THE TASK:
Without the pictures, return each record as it appears.
STUDY MATERIAL: Begin
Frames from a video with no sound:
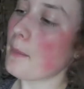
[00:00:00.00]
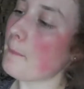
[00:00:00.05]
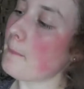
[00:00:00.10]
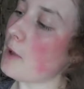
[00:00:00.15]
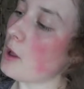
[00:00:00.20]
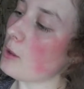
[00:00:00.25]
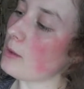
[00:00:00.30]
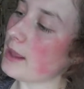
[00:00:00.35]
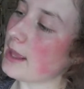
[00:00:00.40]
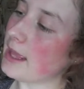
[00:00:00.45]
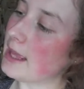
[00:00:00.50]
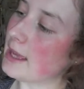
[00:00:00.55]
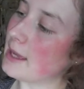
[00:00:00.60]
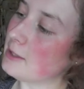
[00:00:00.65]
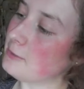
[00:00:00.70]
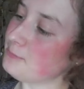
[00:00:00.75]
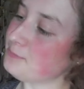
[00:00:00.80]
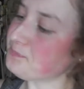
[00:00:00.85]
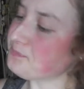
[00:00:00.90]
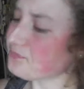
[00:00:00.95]
bowl
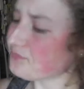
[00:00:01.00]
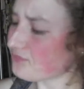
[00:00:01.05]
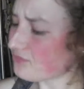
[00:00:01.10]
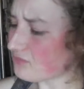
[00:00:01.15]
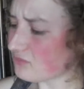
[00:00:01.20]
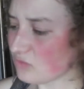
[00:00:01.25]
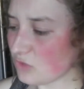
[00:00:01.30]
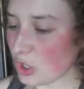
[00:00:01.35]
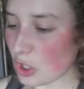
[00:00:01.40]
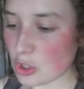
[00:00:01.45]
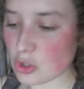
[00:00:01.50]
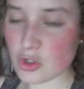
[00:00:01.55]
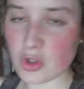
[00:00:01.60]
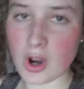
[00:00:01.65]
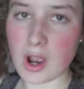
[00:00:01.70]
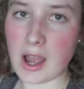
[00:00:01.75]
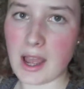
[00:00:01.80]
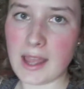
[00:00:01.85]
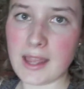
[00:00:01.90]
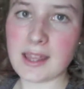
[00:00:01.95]
here
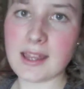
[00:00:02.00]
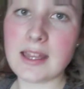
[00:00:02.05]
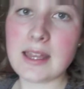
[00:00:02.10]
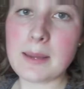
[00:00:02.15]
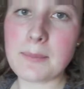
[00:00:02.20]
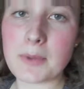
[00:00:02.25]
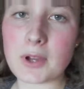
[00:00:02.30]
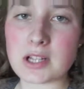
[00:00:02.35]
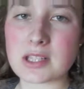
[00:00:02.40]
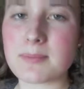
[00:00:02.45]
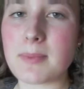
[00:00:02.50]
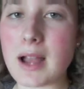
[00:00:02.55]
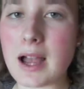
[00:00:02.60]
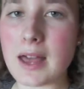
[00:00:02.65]
try because my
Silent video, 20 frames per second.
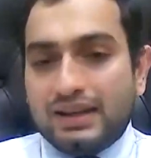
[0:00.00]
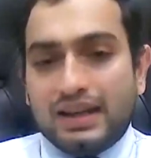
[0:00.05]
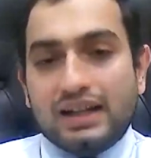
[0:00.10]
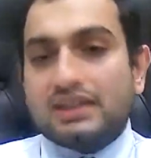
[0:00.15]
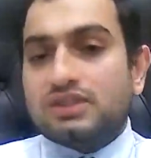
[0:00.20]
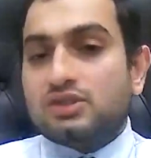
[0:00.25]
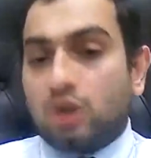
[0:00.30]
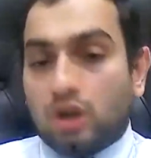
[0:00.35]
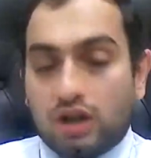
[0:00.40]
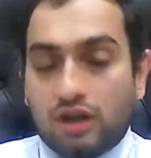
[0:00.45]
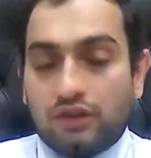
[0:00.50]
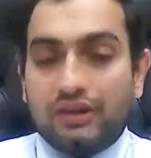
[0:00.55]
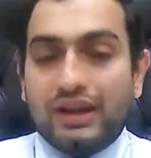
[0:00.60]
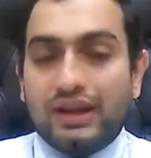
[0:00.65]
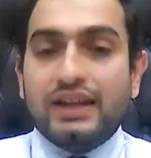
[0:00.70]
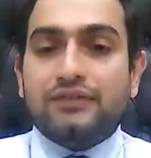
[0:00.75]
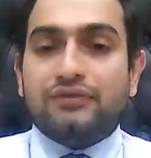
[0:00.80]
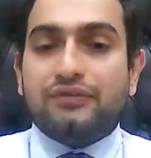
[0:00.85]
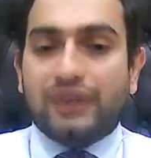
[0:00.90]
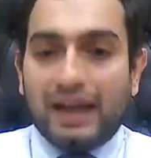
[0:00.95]
That is not a
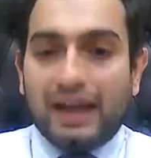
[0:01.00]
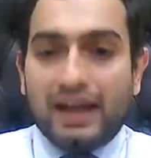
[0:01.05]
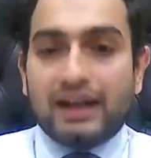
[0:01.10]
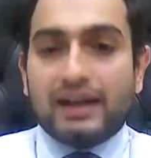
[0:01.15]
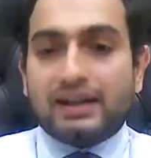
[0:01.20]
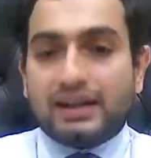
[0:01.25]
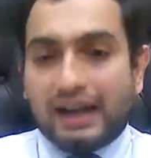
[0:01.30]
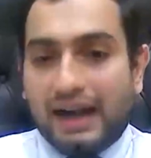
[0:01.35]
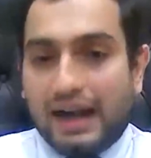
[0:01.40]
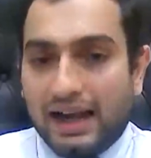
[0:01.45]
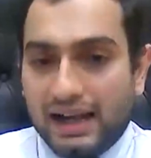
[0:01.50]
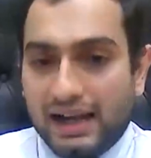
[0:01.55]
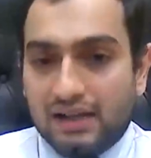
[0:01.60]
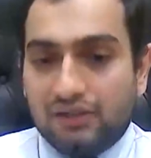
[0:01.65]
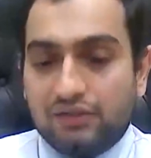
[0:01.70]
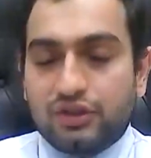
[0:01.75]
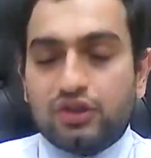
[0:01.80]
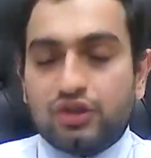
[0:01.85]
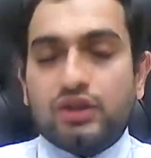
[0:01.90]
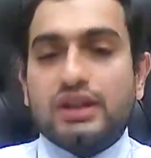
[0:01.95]
very fair trial,
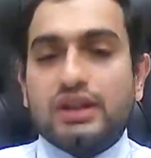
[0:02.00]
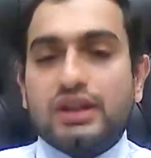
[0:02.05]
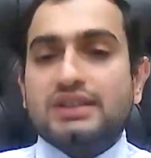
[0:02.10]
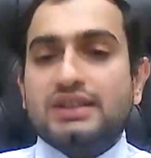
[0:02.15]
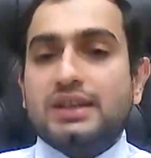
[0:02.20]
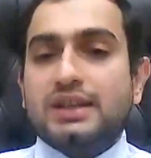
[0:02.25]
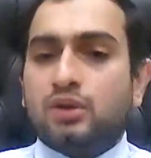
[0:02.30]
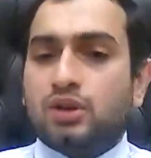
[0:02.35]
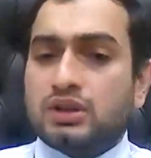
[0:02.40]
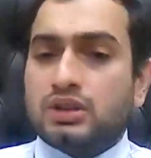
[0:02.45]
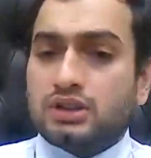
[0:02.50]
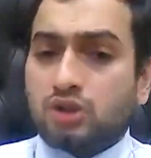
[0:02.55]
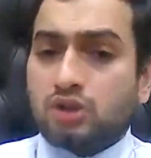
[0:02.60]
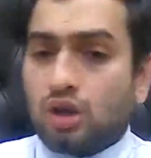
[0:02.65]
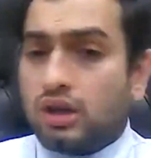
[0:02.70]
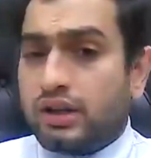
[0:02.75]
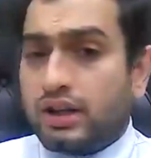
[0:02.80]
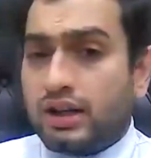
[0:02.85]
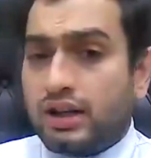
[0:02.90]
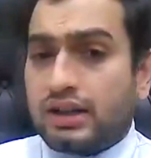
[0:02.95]
which you can say, because there's
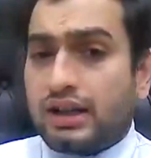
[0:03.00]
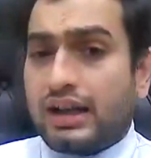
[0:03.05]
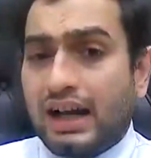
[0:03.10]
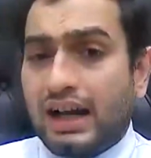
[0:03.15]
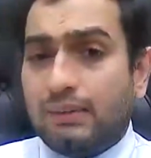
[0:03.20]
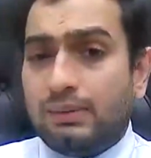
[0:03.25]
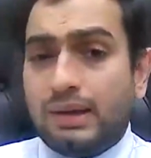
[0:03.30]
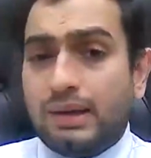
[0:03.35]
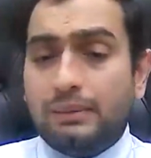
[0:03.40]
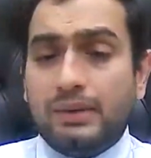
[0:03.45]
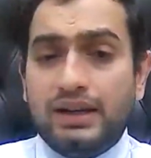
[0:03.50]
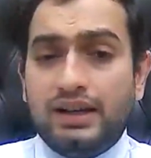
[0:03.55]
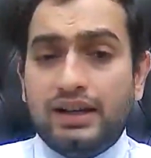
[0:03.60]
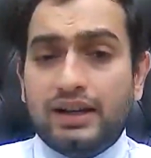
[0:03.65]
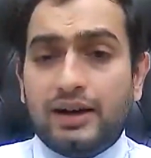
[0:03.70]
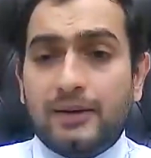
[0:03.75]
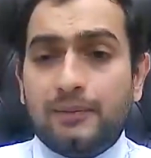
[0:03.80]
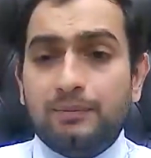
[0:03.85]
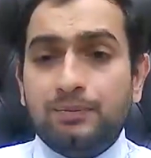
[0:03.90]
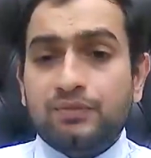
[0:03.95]
already a trial by
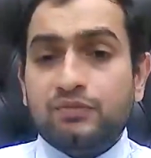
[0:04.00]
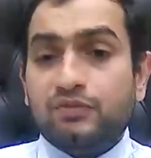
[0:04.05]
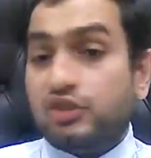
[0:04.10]
media,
STUDY MATERIAL: End
TASK RESULT:
Frames from a video with no sound:
[00:00:00.00]
[00:00:00.05]
[00:00:00.10]
[00:00:00.15]
[00:00:00.20]
[00:00:00.25]
[00:00:00.30]
[00:00:00.35]
[00:00:00.40]
[00:00:00.45]
[00:00:00.50]
[00:00:00.55]
[00:00:00.60]
[00:00:00.65]
[00:00:00.70]
[00:00:00.75]
[00:00:00.80]
[00:00:00.85]
[00:00:00.90]
[00:00:00.95]
bowl
[00:00:01.00]
[00:00:01.05]
[00:00:01.10]
[00:00:01.15]
[00:00:01.20]
[00:00:01.25]
[00:00:01.30]
[00:00:01.35]
[00:00:01.40]
[00:00:01.45]
[00:00:01.50]
[00:00:01.55]
[00:00:01.60]
[00:00:01.65]
[00:00:01.70]
[00:00:01.75]
[00:00:01.80]
[00:00:01.85]
[00:00:01.90]
[00:00:01.95]
here
[00:00:02.00]
[00:00:02.05]
[00:00:02.10]
[00:00:02.15]
[00:00:02.20]
[00:00:02.25]
[00:00:02.30]
[00:00:02.35]
[00:00:02.40]
[00:00:02.45]
[00:00:02.50]
[00:00:02.55]
[00:00:02.60]
[00:00:02.65]
try because my
Silent video, 20 frames per second.
[0:00.00]
[0:00.05]
[0:00.10]
[0:00.15]
[0:00.20]
[0:00.25]
[0:00.30]
[0:00.35]
[0:00.40]
[0:00.45]
[0:00.50]
[0:00.55]
[0:00.60]
[0:00.65]
[0:00.70]
[0:00.75]
[0:00.80]
[0:00.85]
[0:00.90]
[0:00.95]
That is not a
[0:01.00]
[0:01.05]
[0:01.10]
[0:01.15]
[0:01.20]
[0:01.25]
[0:01.30]
[0:01.35]
[0:01.40]
[0:01.45]
[0:01.50]
[0:01.55]
[0:01.60]
[0:01.65]
[0:01.70]
[0:01.75]
[0:01.80]
[0:01.85]
[0:01.90]
[0:01.95]
very fair trial,
[0:02.00]
[0:02.05]
[0:02.10]
[0:02.15]
[0:02.20]
[0:02.25]
[0:02.30]
[0:02.35]
[0:02.40]
[0:02.45]
[0:02.50]
[0:02.55]
[0:02.60]
[0:02.65]
[0:02.70]
[0:02.75]
[0:02.80]
[0:02.85]
[0:02.90]
[0:02.95]
which you can say, because there's
[0:03.00]
[0:03.05]
[0:03.10]
[0:03.15]
[0:03.20]
[0:03.25]
[0:03.30]
[0:03.35]
[0:03.40]
[0:03.45]
[0:03.50]
[0:03.55]
[0:03.60]
[0:03.65]
[0:03.70]
[0:03.75]
[0:03.80]
[0:03.85]
[0:03.90]
[0:03.95]
already a trial by
[0:04.00]
[0:04.05]
[0:04.10]
media,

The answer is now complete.